::: Data for analysis :::
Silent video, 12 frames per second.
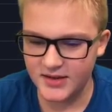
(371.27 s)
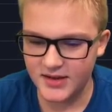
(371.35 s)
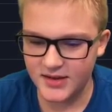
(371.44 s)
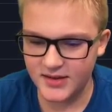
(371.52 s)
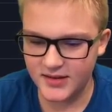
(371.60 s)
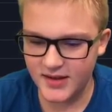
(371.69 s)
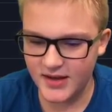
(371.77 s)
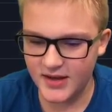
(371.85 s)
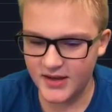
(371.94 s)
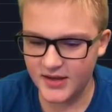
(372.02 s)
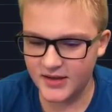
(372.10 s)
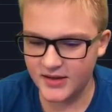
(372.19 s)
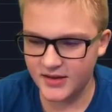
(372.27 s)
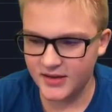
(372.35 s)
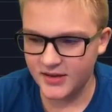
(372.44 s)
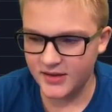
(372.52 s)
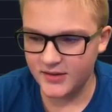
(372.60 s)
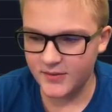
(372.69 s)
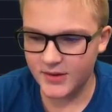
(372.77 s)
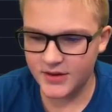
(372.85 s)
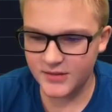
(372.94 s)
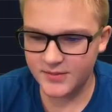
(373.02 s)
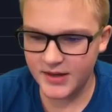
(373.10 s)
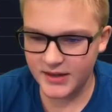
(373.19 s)
then we
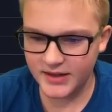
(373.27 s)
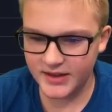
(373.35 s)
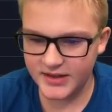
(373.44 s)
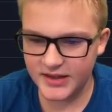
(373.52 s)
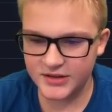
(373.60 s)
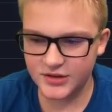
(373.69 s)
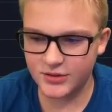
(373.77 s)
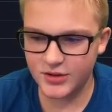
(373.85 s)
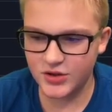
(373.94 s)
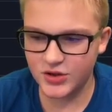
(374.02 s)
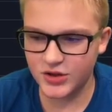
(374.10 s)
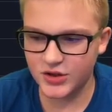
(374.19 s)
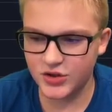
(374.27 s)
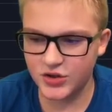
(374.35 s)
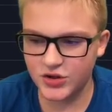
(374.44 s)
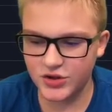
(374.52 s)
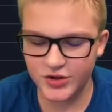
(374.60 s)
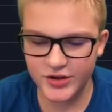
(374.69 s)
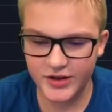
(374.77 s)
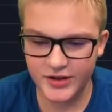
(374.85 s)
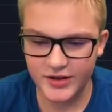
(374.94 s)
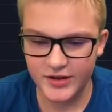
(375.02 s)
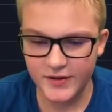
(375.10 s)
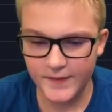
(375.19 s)
could be at like 1,330.
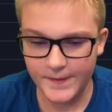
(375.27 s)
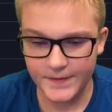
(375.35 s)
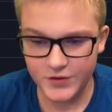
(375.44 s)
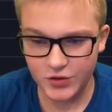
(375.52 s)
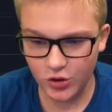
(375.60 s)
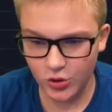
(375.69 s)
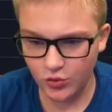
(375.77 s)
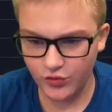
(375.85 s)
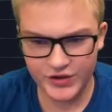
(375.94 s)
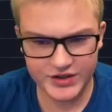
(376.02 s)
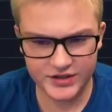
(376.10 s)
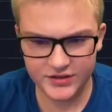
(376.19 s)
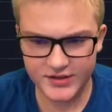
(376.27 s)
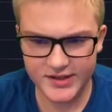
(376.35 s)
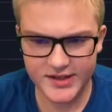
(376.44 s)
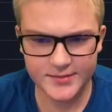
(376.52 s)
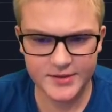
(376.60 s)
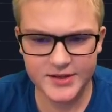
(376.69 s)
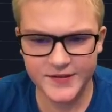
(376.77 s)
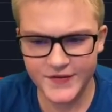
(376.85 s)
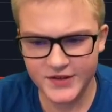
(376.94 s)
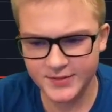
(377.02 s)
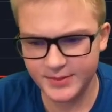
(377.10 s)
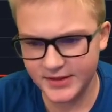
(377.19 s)
So it's a little tiny bit
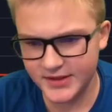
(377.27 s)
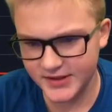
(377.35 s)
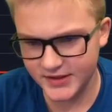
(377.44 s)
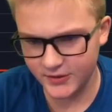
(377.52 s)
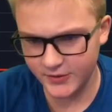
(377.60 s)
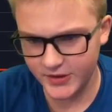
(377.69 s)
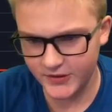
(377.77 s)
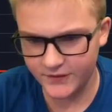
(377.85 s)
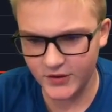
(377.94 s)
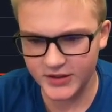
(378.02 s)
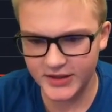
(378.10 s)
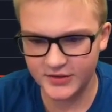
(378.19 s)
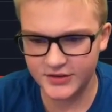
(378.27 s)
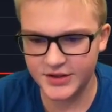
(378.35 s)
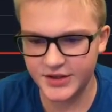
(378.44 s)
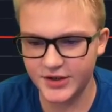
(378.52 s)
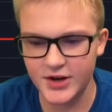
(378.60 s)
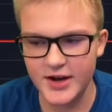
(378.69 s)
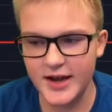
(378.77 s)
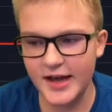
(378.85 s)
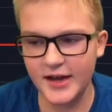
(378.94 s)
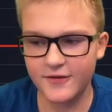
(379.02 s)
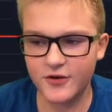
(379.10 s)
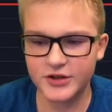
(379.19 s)
difference, but still we could fall down to here.
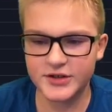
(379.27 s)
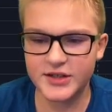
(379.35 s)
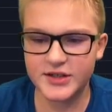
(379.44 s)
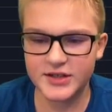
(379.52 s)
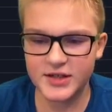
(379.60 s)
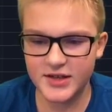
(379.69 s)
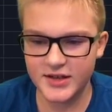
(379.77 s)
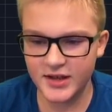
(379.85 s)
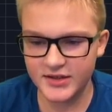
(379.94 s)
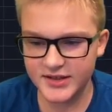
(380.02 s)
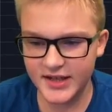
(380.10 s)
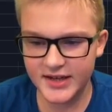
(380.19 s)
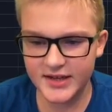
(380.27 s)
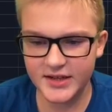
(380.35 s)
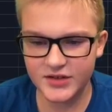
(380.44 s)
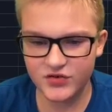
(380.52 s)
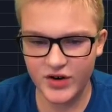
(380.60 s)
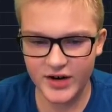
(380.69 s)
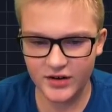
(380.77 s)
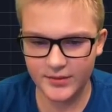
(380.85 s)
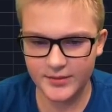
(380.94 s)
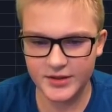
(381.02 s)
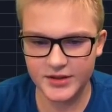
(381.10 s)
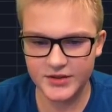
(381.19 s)
And of course, this ascending triangle, I
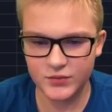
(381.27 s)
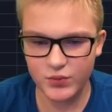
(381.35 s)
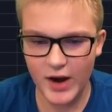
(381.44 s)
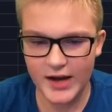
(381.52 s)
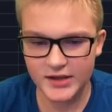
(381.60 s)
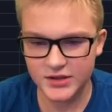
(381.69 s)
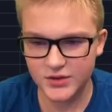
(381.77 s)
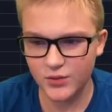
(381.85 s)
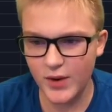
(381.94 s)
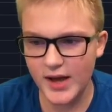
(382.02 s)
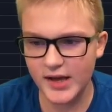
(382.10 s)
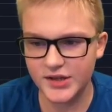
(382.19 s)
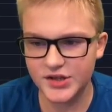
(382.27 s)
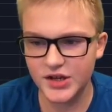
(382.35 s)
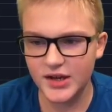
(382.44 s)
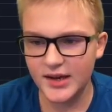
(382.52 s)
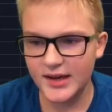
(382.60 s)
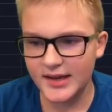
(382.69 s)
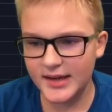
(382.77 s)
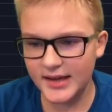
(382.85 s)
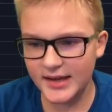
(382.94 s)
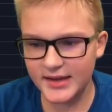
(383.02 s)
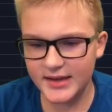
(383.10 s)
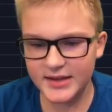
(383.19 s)
mean this rising wedge,
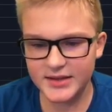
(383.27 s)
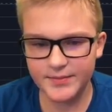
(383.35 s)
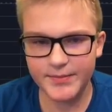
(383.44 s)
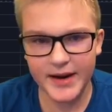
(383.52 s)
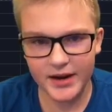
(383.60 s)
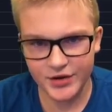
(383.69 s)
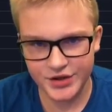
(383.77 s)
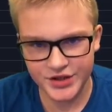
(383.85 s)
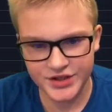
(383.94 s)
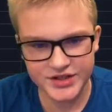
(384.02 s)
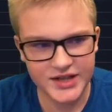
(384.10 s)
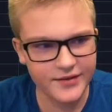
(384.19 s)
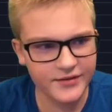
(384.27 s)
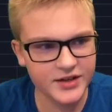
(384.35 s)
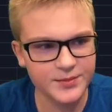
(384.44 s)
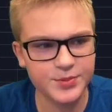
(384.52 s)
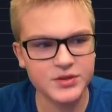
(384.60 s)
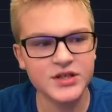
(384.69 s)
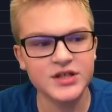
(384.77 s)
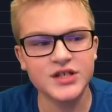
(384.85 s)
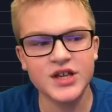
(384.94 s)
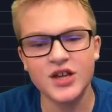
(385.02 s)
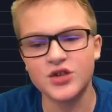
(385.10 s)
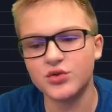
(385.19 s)
it is bearish. It's 70%
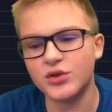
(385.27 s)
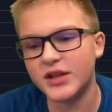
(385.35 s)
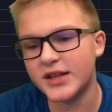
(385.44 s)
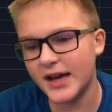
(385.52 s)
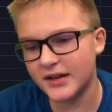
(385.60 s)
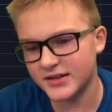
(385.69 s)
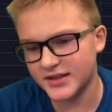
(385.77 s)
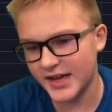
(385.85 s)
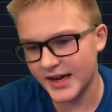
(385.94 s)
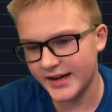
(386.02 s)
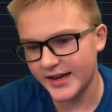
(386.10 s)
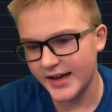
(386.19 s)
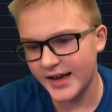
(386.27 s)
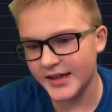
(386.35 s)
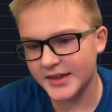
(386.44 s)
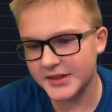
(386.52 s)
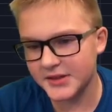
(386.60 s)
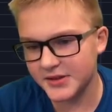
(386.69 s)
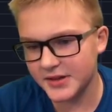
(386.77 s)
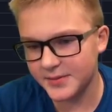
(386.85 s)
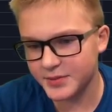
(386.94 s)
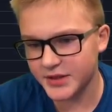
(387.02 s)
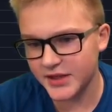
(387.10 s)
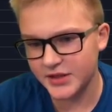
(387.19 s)
chance to the downside and
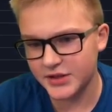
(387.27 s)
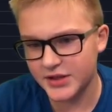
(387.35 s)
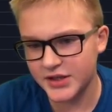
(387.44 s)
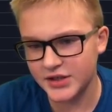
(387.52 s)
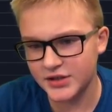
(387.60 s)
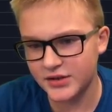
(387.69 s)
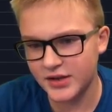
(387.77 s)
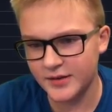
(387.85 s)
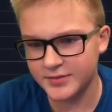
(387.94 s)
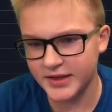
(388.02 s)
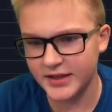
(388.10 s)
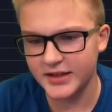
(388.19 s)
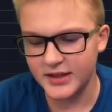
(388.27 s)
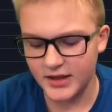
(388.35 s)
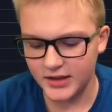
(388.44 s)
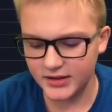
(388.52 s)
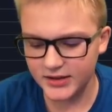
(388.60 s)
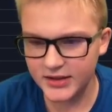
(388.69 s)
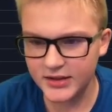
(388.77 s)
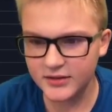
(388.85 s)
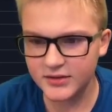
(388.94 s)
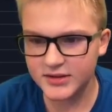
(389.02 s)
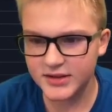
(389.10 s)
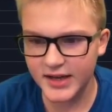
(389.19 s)
30% chance to the upside. A
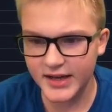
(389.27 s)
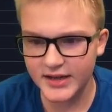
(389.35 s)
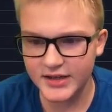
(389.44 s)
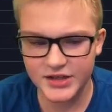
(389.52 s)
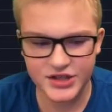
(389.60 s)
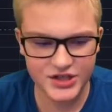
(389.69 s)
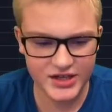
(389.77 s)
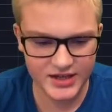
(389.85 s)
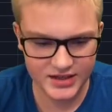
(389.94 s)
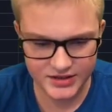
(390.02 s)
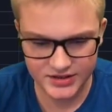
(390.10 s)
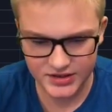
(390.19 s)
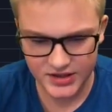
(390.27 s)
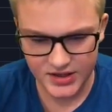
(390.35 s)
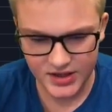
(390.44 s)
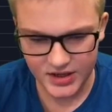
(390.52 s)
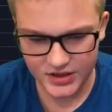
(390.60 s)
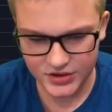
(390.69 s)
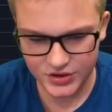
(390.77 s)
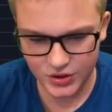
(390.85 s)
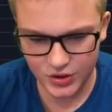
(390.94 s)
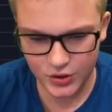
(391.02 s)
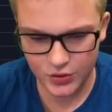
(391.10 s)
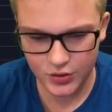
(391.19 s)
little tiny chance. And
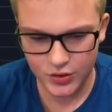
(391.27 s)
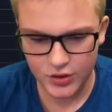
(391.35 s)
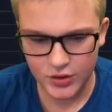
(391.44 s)
so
:::
* [How to complete this task]:
Skip the pictures and print each record exactly as it stands.

* [Written solution]:
Silent video, 12 frames per second.
(371.27 s)
(371.35 s)
(371.44 s)
(371.52 s)
(371.60 s)
(371.69 s)
(371.77 s)
(371.85 s)
(371.94 s)
(372.02 s)
(372.10 s)
(372.19 s)
(372.27 s)
(372.35 s)
(372.44 s)
(372.52 s)
(372.60 s)
(372.69 s)
(372.77 s)
(372.85 s)
(372.94 s)
(373.02 s)
(373.10 s)
(373.19 s)
then we
(373.27 s)
(373.35 s)
(373.44 s)
(373.52 s)
(373.60 s)
(373.69 s)
(373.77 s)
(373.85 s)
(373.94 s)
(374.02 s)
(374.10 s)
(374.19 s)
(374.27 s)
(374.35 s)
(374.44 s)
(374.52 s)
(374.60 s)
(374.69 s)
(374.77 s)
(374.85 s)
(374.94 s)
(375.02 s)
(375.10 s)
(375.19 s)
could be at like 1,330.
(375.27 s)
(375.35 s)
(375.44 s)
(375.52 s)
(375.60 s)
(375.69 s)
(375.77 s)
(375.85 s)
(375.94 s)
(376.02 s)
(376.10 s)
(376.19 s)
(376.27 s)
(376.35 s)
(376.44 s)
(376.52 s)
(376.60 s)
(376.69 s)
(376.77 s)
(376.85 s)
(376.94 s)
(377.02 s)
(377.10 s)
(377.19 s)
So it's a little tiny bit
(377.27 s)
(377.35 s)
(377.44 s)
(377.52 s)
(377.60 s)
(377.69 s)
(377.77 s)
(377.85 s)
(377.94 s)
(378.02 s)
(378.10 s)
(378.19 s)
(378.27 s)
(378.35 s)
(378.44 s)
(378.52 s)
(378.60 s)
(378.69 s)
(378.77 s)
(378.85 s)
(378.94 s)
(379.02 s)
(379.10 s)
(379.19 s)
difference, but still we could fall down to here.
(379.27 s)
(379.35 s)
(379.44 s)
(379.52 s)
(379.60 s)
(379.69 s)
(379.77 s)
(379.85 s)
(379.94 s)
(380.02 s)
(380.10 s)
(380.19 s)
(380.27 s)
(380.35 s)
(380.44 s)
(380.52 s)
(380.60 s)
(380.69 s)
(380.77 s)
(380.85 s)
(380.94 s)
(381.02 s)
(381.10 s)
(381.19 s)
And of course, this ascending triangle, I
(381.27 s)
(381.35 s)
(381.44 s)
(381.52 s)
(381.60 s)
(381.69 s)
(381.77 s)
(381.85 s)
(381.94 s)
(382.02 s)
(382.10 s)
(382.19 s)
(382.27 s)
(382.35 s)
(382.44 s)
(382.52 s)
(382.60 s)
(382.69 s)
(382.77 s)
(382.85 s)
(382.94 s)
(383.02 s)
(383.10 s)
(383.19 s)
mean this rising wedge,
(383.27 s)
(383.35 s)
(383.44 s)
(383.52 s)
(383.60 s)
(383.69 s)
(383.77 s)
(383.85 s)
(383.94 s)
(384.02 s)
(384.10 s)
(384.19 s)
(384.27 s)
(384.35 s)
(384.44 s)
(384.52 s)
(384.60 s)
(384.69 s)
(384.77 s)
(384.85 s)
(384.94 s)
(385.02 s)
(385.10 s)
(385.19 s)
it is bearish. It's 70%
(385.27 s)
(385.35 s)
(385.44 s)
(385.52 s)
(385.60 s)
(385.69 s)
(385.77 s)
(385.85 s)
(385.94 s)
(386.02 s)
(386.10 s)
(386.19 s)
(386.27 s)
(386.35 s)
(386.44 s)
(386.52 s)
(386.60 s)
(386.69 s)
(386.77 s)
(386.85 s)
(386.94 s)
(387.02 s)
(387.10 s)
(387.19 s)
chance to the downside and
(387.27 s)
(387.35 s)
(387.44 s)
(387.52 s)
(387.60 s)
(387.69 s)
(387.77 s)
(387.85 s)
(387.94 s)
(388.02 s)
(388.10 s)
(388.19 s)
(388.27 s)
(388.35 s)
(388.44 s)
(388.52 s)
(388.60 s)
(388.69 s)
(388.77 s)
(388.85 s)
(388.94 s)
(389.02 s)
(389.10 s)
(389.19 s)
30% chance to the upside. A
(389.27 s)
(389.35 s)
(389.44 s)
(389.52 s)
(389.60 s)
(389.69 s)
(389.77 s)
(389.85 s)
(389.94 s)
(390.02 s)
(390.10 s)
(390.19 s)
(390.27 s)
(390.35 s)
(390.44 s)
(390.52 s)
(390.60 s)
(390.69 s)
(390.77 s)
(390.85 s)
(390.94 s)
(391.02 s)
(391.10 s)
(391.19 s)
little tiny chance. And
(391.27 s)
(391.35 s)
(391.44 s)
so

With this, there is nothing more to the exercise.